Nucor Corporation announced today consolidated net earnings of $354.2 million for the first quarter of 2018. By comparison, Nucor reported consolidated net earnings of $383.9 million for the fourth quarter of 2017 and $356.9 million for the first quarter of 2017.
Nucor's consolidated net sales increased 9 percent to $5.57 billion in the first quarter of 2018 compared with $5.09 billion in the fourth quarter of 2017 and increased 16 percent compared with $4.82 billion in the first quarter of 2017.
Average sales price per ton in the first quarter of 2018 increased 3 percent compared with the fourth quarter of 2017 and increased 9 percent compared with the first quarter of 2017.
Total tons shipped to outside customers were 6,967,000 tons in the first quarter of 2018, a 6 percent increase from both the fourth quarter of 2017 and the first quarter of 2017. Total steel mill shipments in the first quarter of 2018 increased 8 percent from the fourth quarter of 2017 and increased 7 percent from the first quarter of 2017. Downstream steel products shipments to outside customers in the first quarter of 2018 increased 1 percent from the fourth quarter of 2017 and increased 15 percent from the first quarter of 2017.
Overall operating rates at our steel mills increased to 92 percent in the first quarter of 2018 as compared to 82 percent in the fourth quarter of 2017 and 88 percent in the first quarter of 2017.
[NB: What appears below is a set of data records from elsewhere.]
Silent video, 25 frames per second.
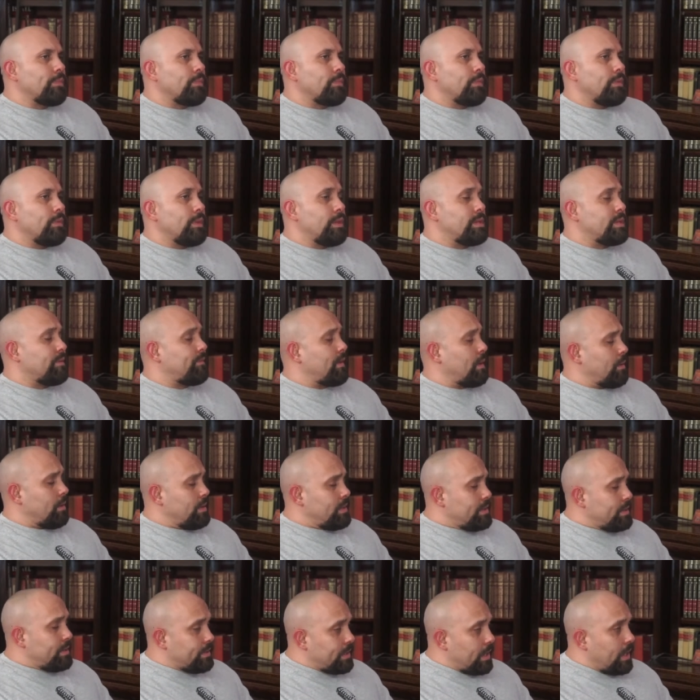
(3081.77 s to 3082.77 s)
is a very
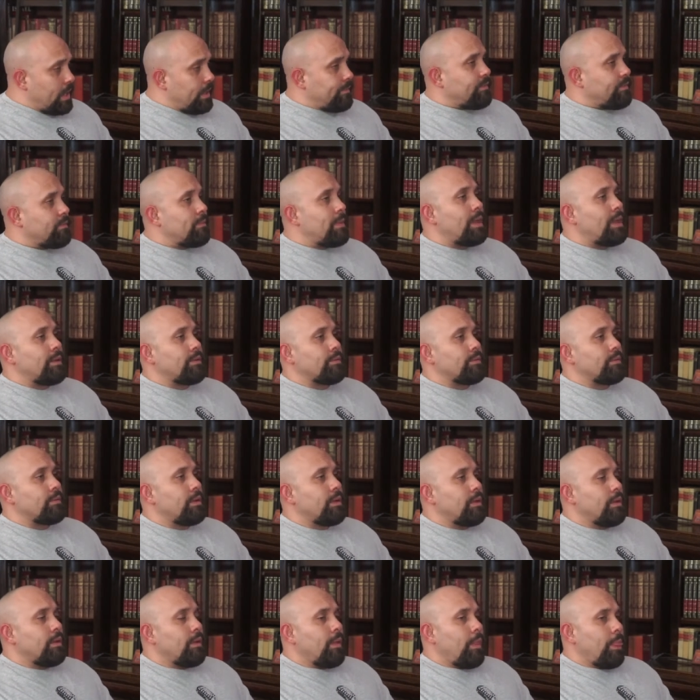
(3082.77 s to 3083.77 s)
safe manner
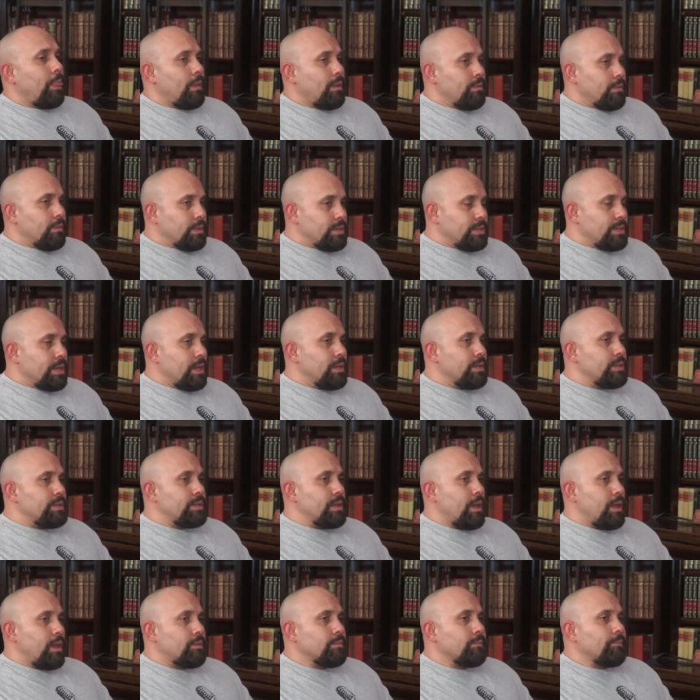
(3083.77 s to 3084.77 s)
in the sense
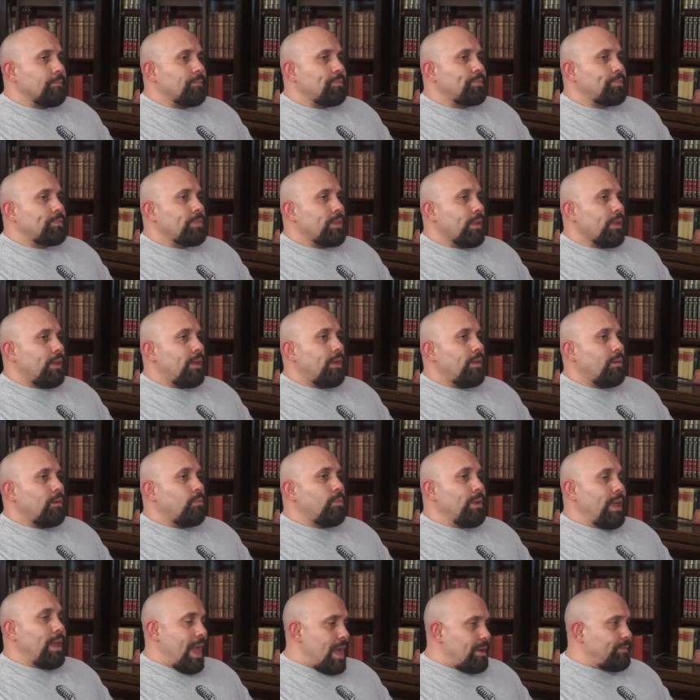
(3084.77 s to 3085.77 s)
that uh,
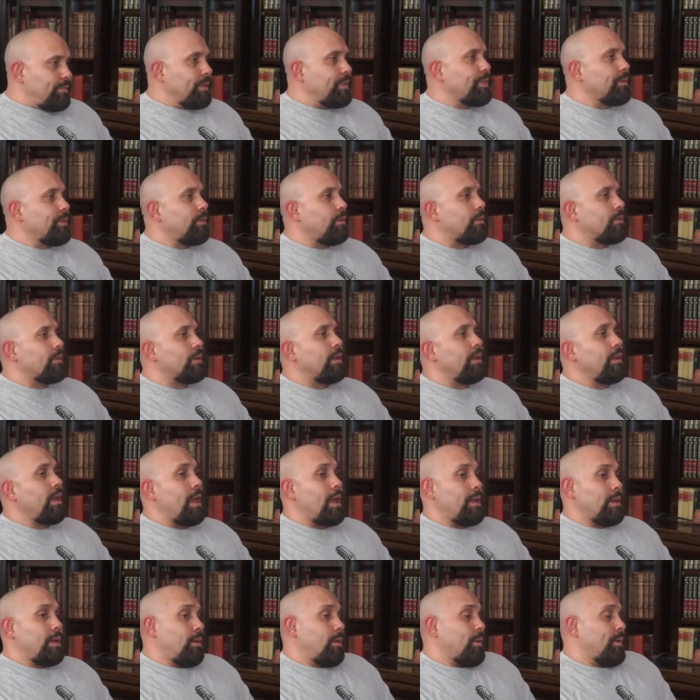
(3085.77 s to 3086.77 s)
we have authority
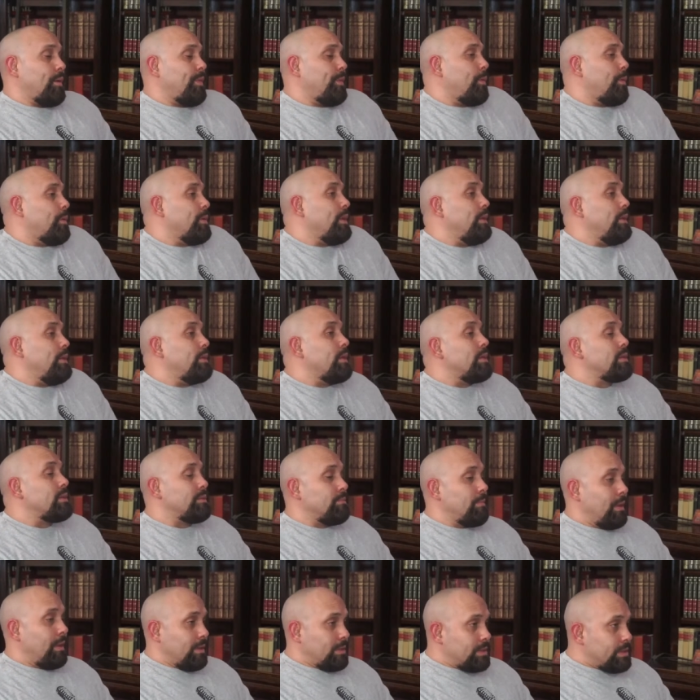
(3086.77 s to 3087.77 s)
and our mm-hmm. authority does
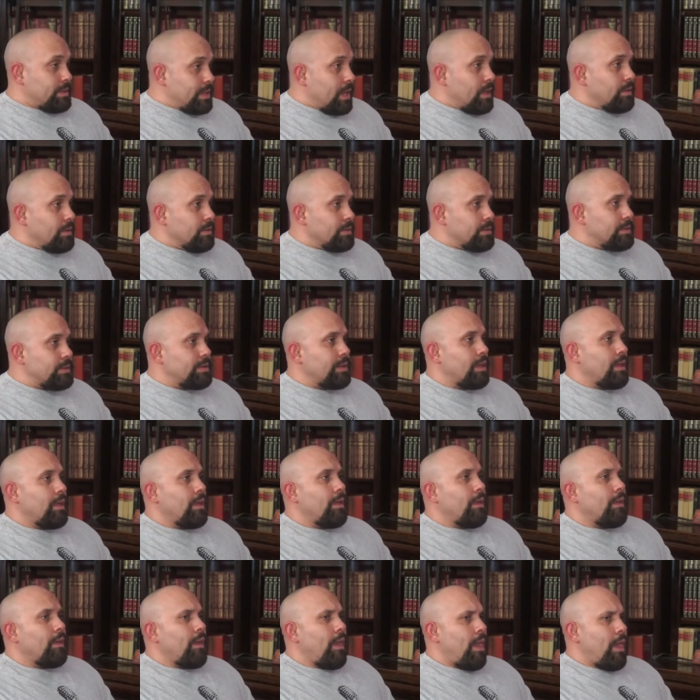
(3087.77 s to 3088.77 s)
make sense.
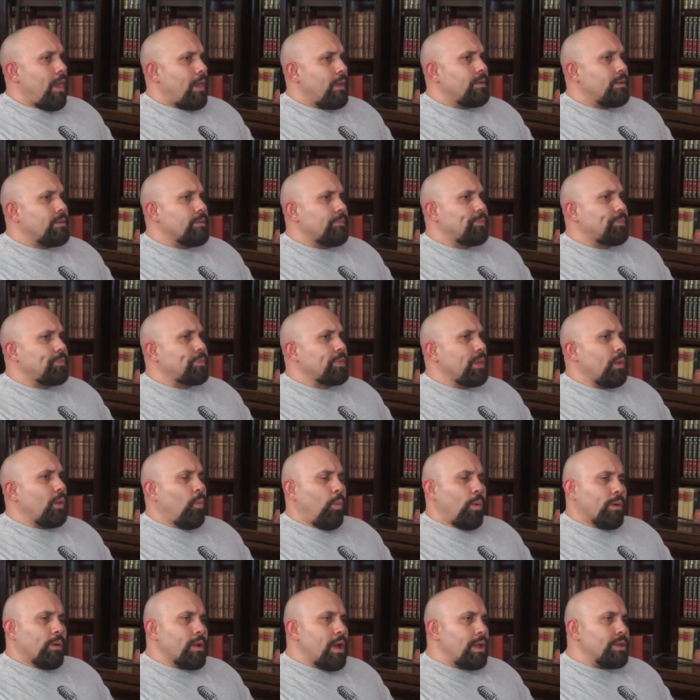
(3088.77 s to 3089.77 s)
And
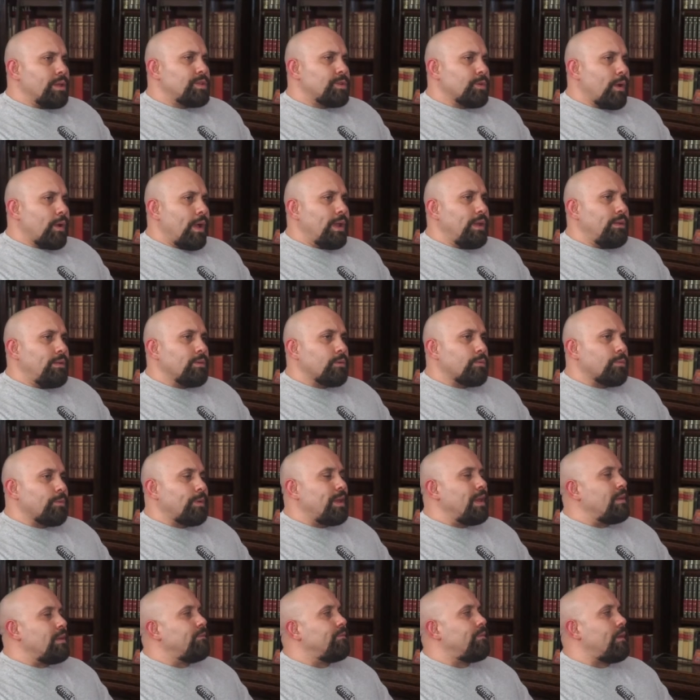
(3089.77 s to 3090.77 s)
we're not trying to
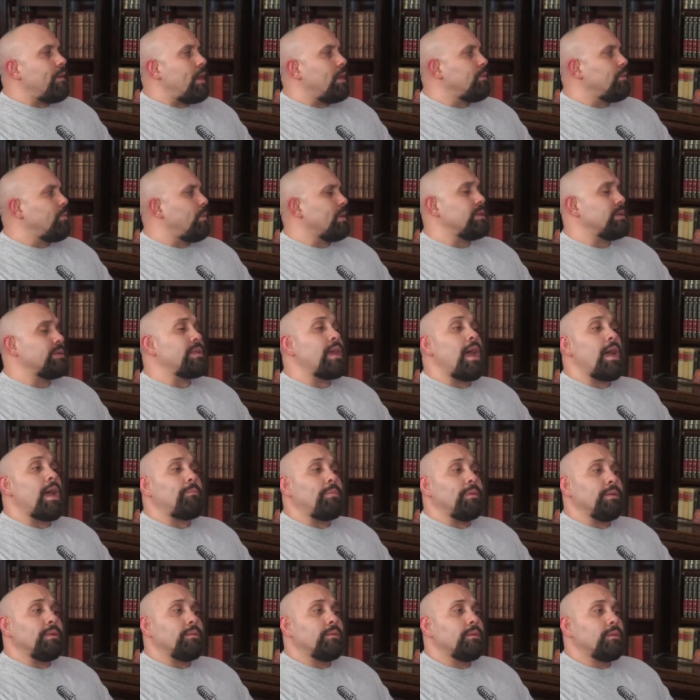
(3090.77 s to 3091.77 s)
reinvent what has
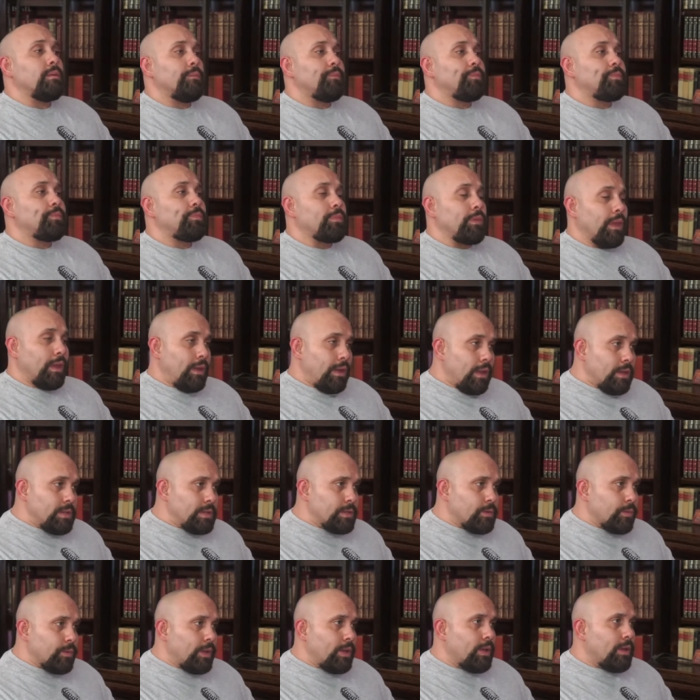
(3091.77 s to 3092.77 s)
happened in
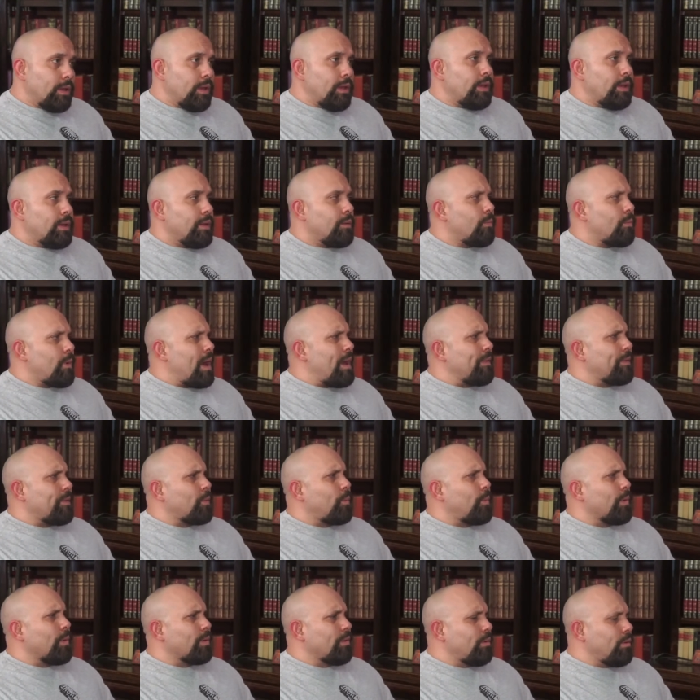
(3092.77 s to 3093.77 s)
history. Mm. Rather,
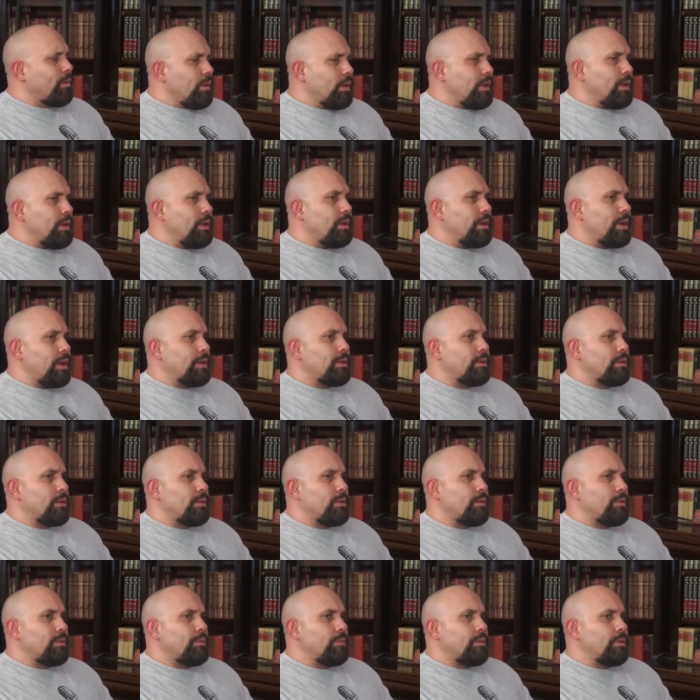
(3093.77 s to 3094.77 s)
we're looking at,
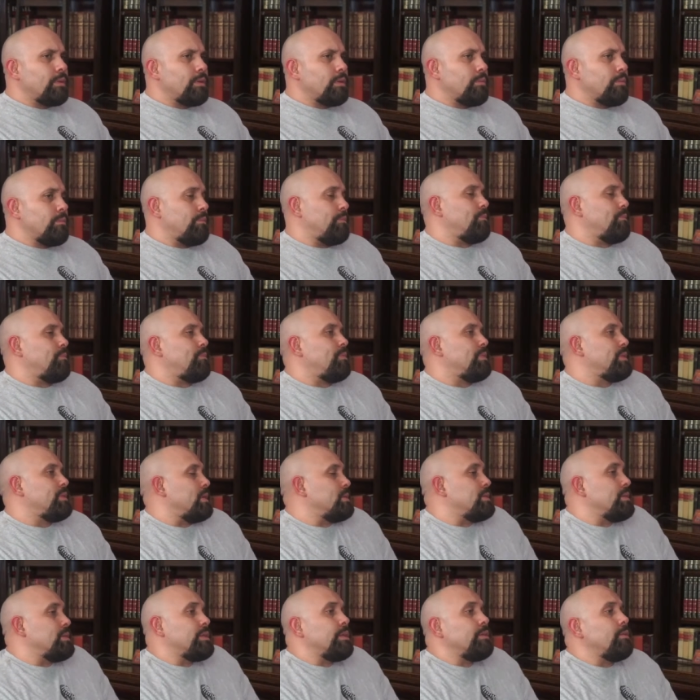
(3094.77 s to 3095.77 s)
uh,
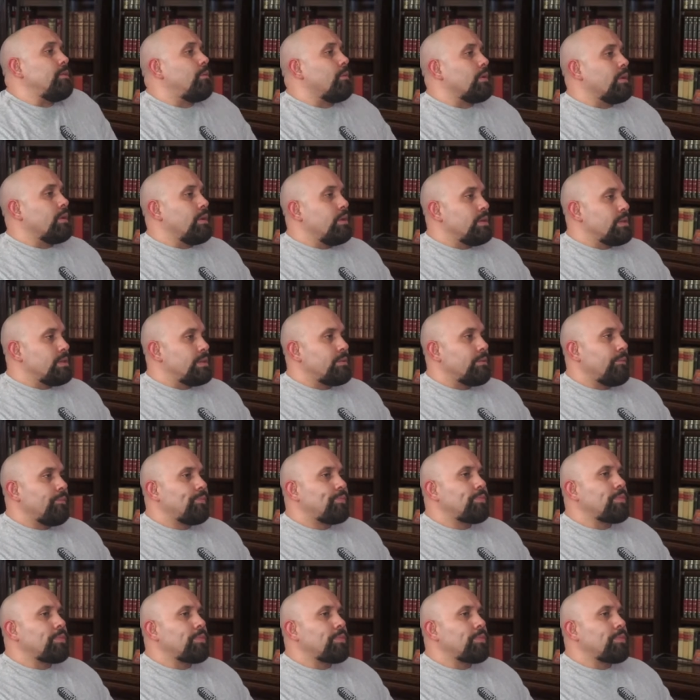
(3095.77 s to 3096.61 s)
such as Honorius. Yeah.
In a statement, the company said earnings in the second quarter of 2018 are expected to increase significantly compared to the first quarter of 2018.
“It is worth noting that steel mill metal margins and profits in March were by far the strongest in the first quarter of 2018,” the company said. “The performance of the steel mills segment is expected to improve in the second quarter of 2018 as compared to the first quarter of 2018 as we continue to experience the benefit of announced price increases. We believe there is sustainable strength in steel end use markets, and we are encouraged by recent actions by the government to address the massive flood of dumped and illegally subsidized imports into the United States. We believe broad-based tariffs with few exceptions are needed to address the historic volume of unfairly traded imports and transshipping that is done to avoid trade duties. We expect improved performance for our steel products segment in the second quarter of 2018 as compared to the first quarter of 2018 as rising steel input costs are being passed on to customers.”